* GOAL OF THE EXERCISE
Begin your copy at the line that holds "[1:48.80-1:49.00]" and carry it through the final line of the data, writing out each line exactly and omitting pictures.

* INFORMATION SUPPLIED
*** Block opens ***
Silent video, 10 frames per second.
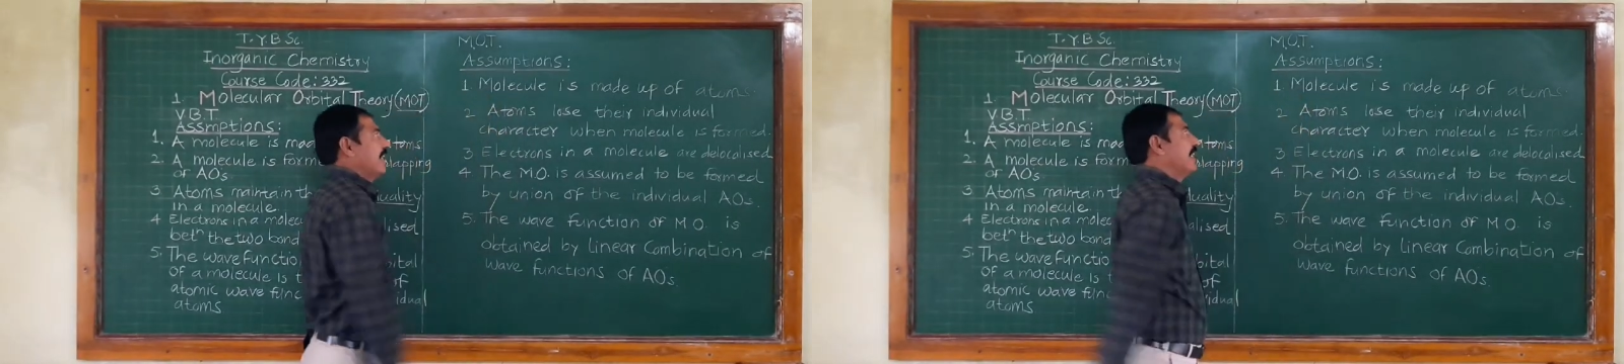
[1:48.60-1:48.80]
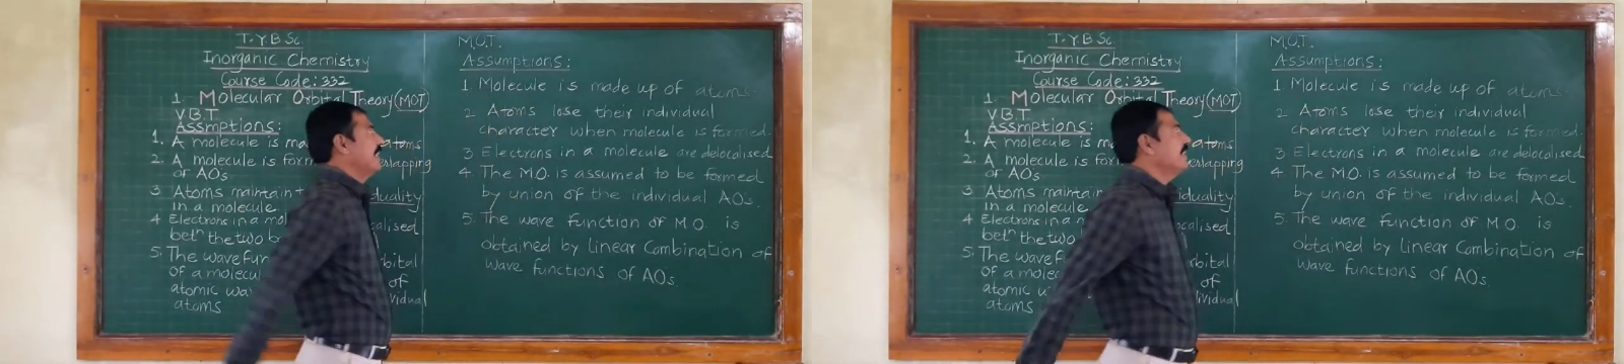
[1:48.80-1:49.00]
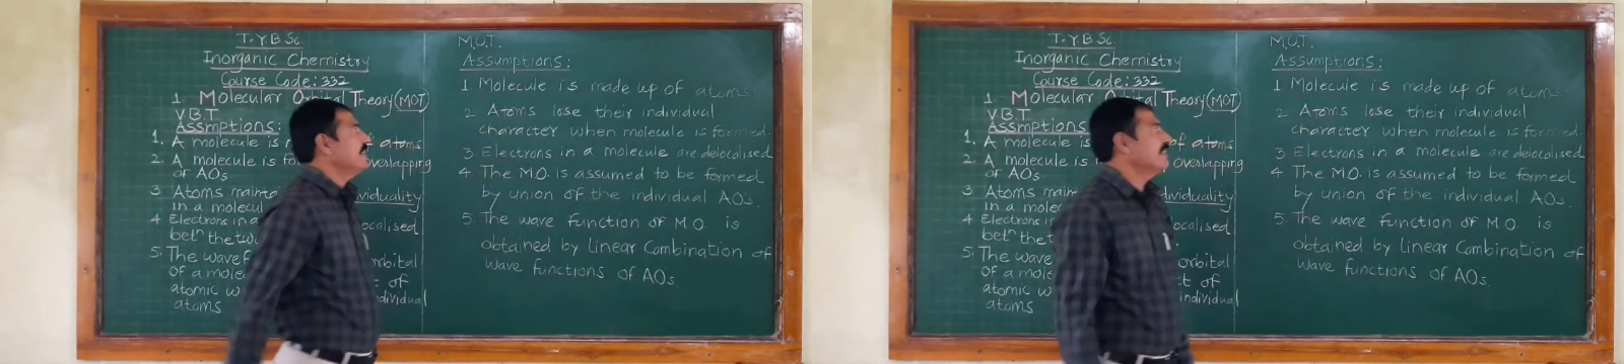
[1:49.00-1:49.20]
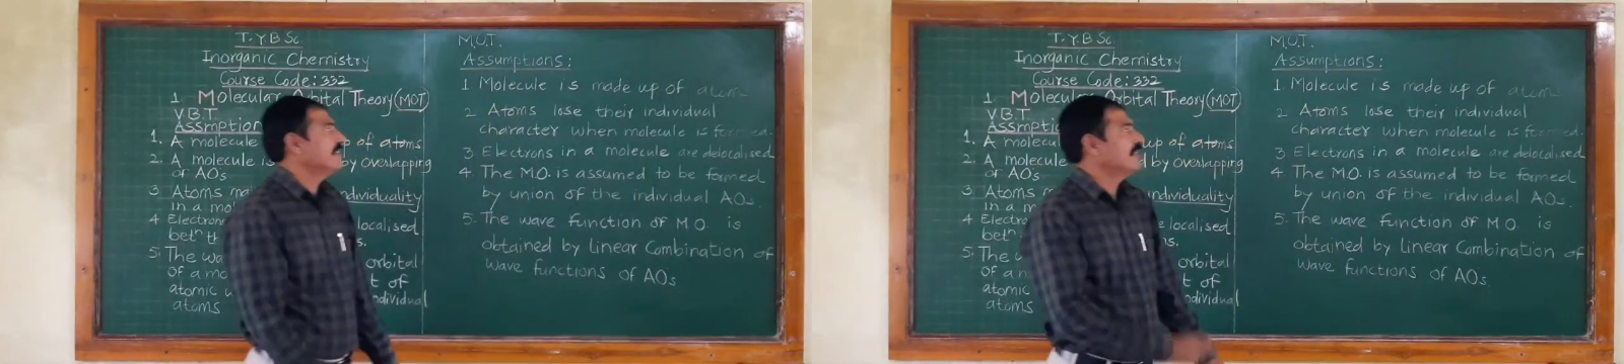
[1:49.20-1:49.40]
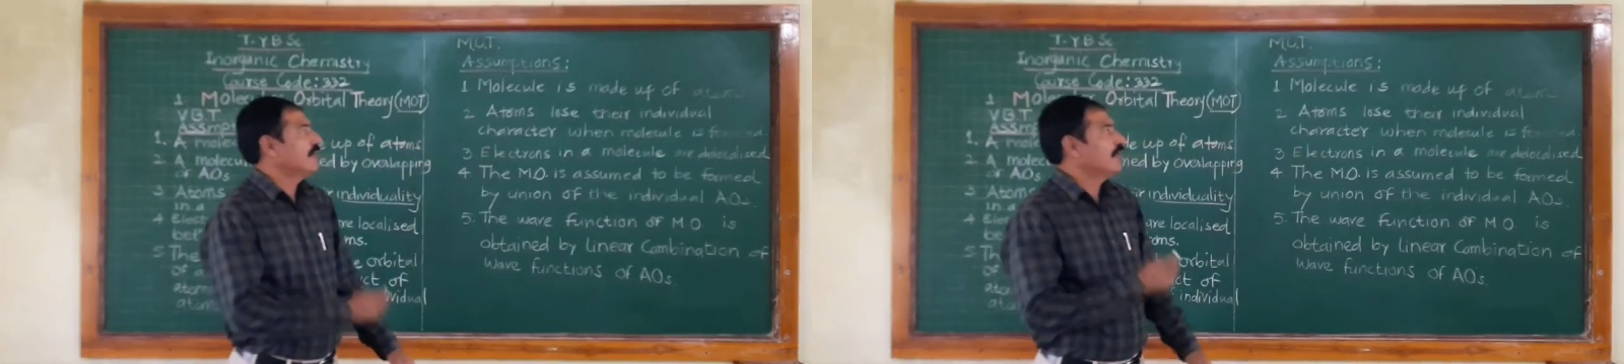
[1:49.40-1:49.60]

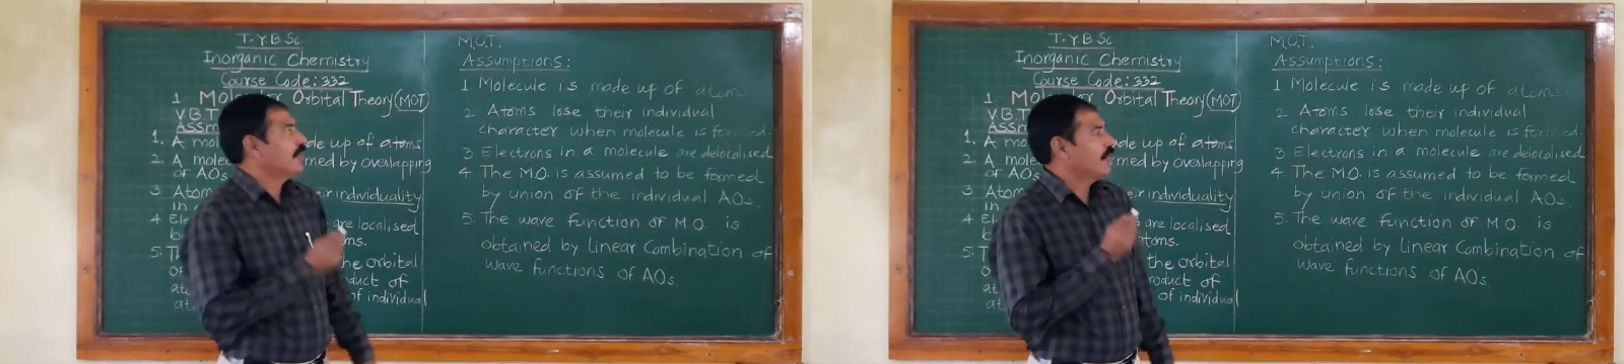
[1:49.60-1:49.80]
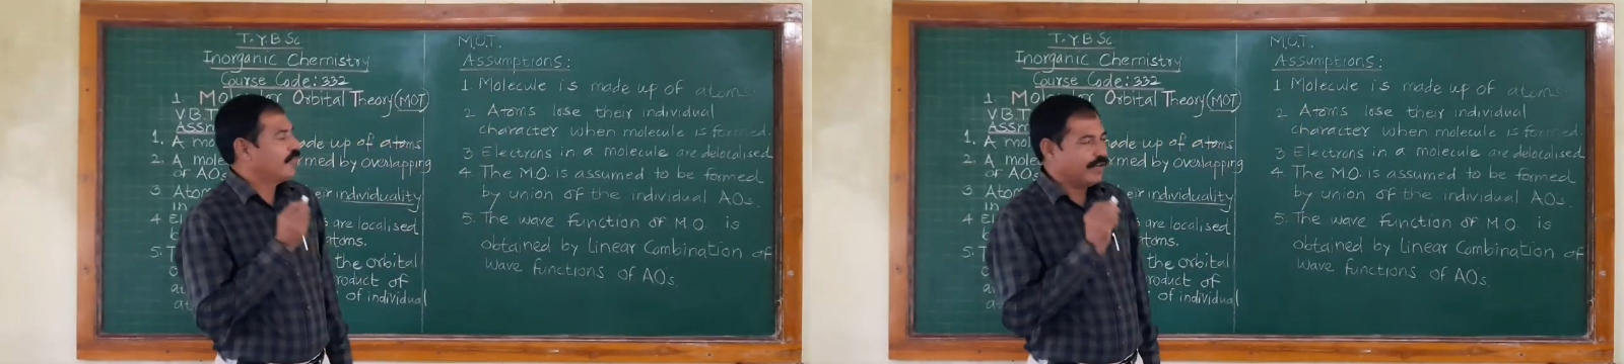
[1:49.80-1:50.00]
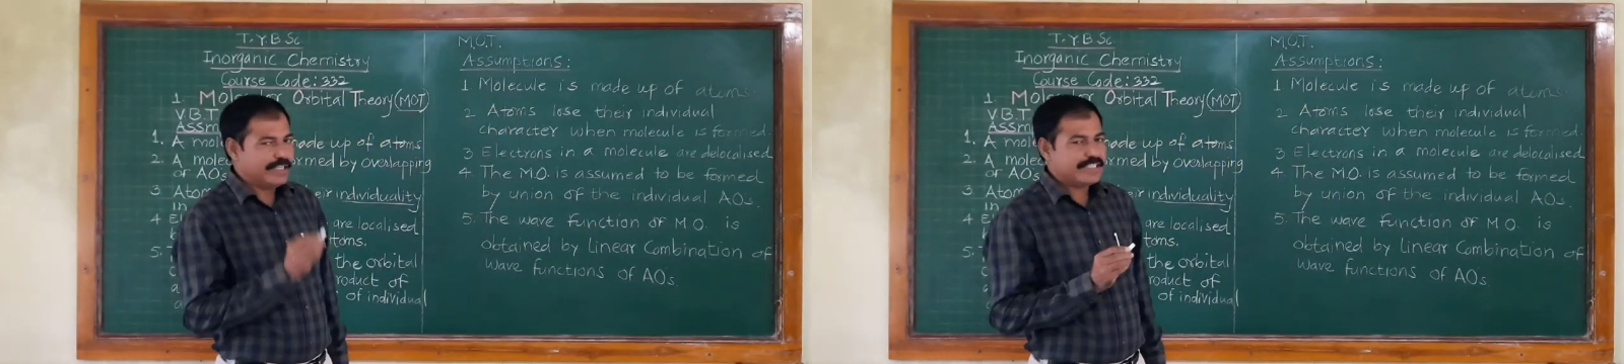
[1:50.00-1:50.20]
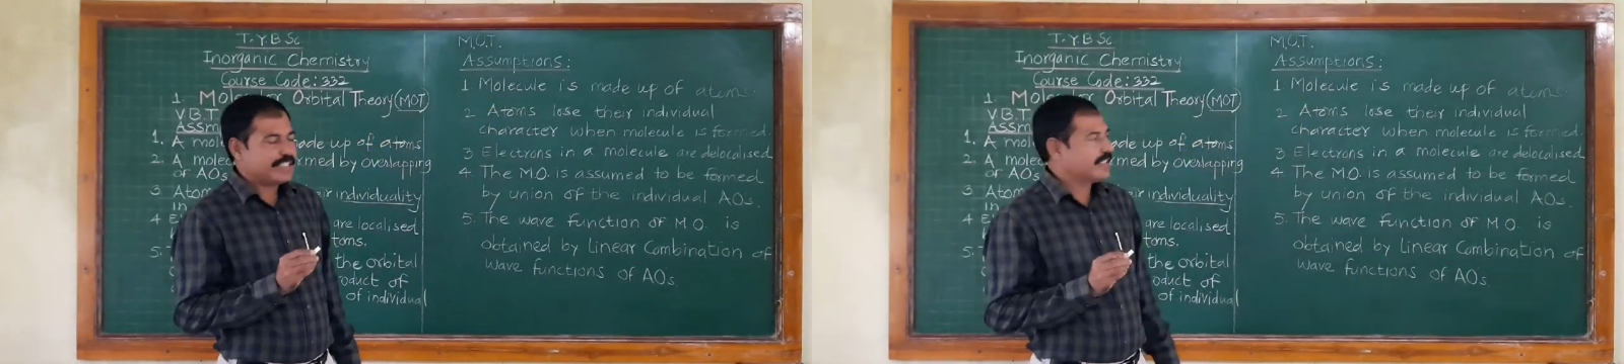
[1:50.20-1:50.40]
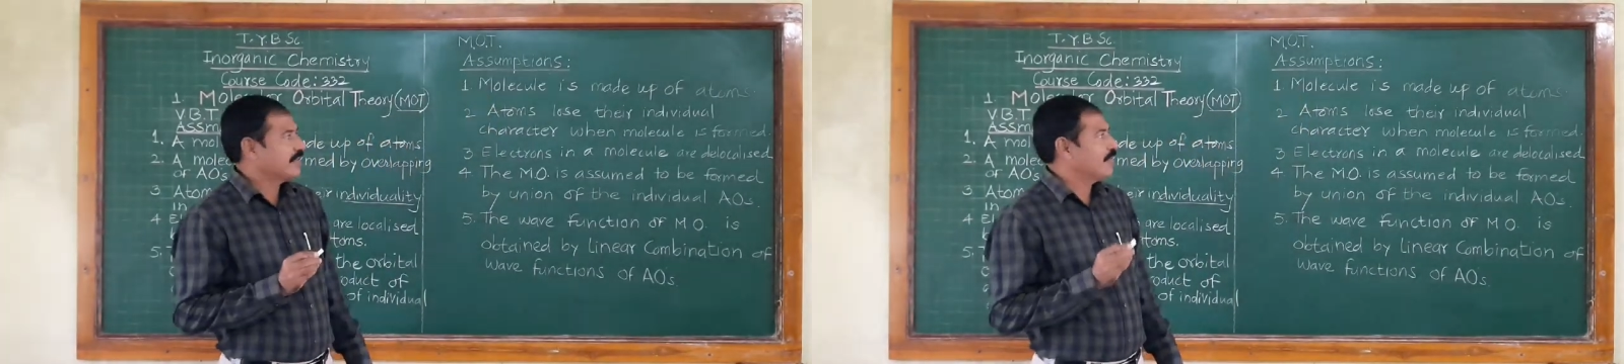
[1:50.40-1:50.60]
again, first,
*** Block closes ***
* RESULT BELOW
[1:48.80-1:49.00]
[1:49.00-1:49.20]
[1:49.20-1:49.40]
[1:49.40-1:49.60]

[1:49.60-1:49.80]
[1:49.80-1:50.00]
[1:50.00-1:50.20]
[1:50.20-1:50.40]
[1:50.40-1:50.60]
again, first,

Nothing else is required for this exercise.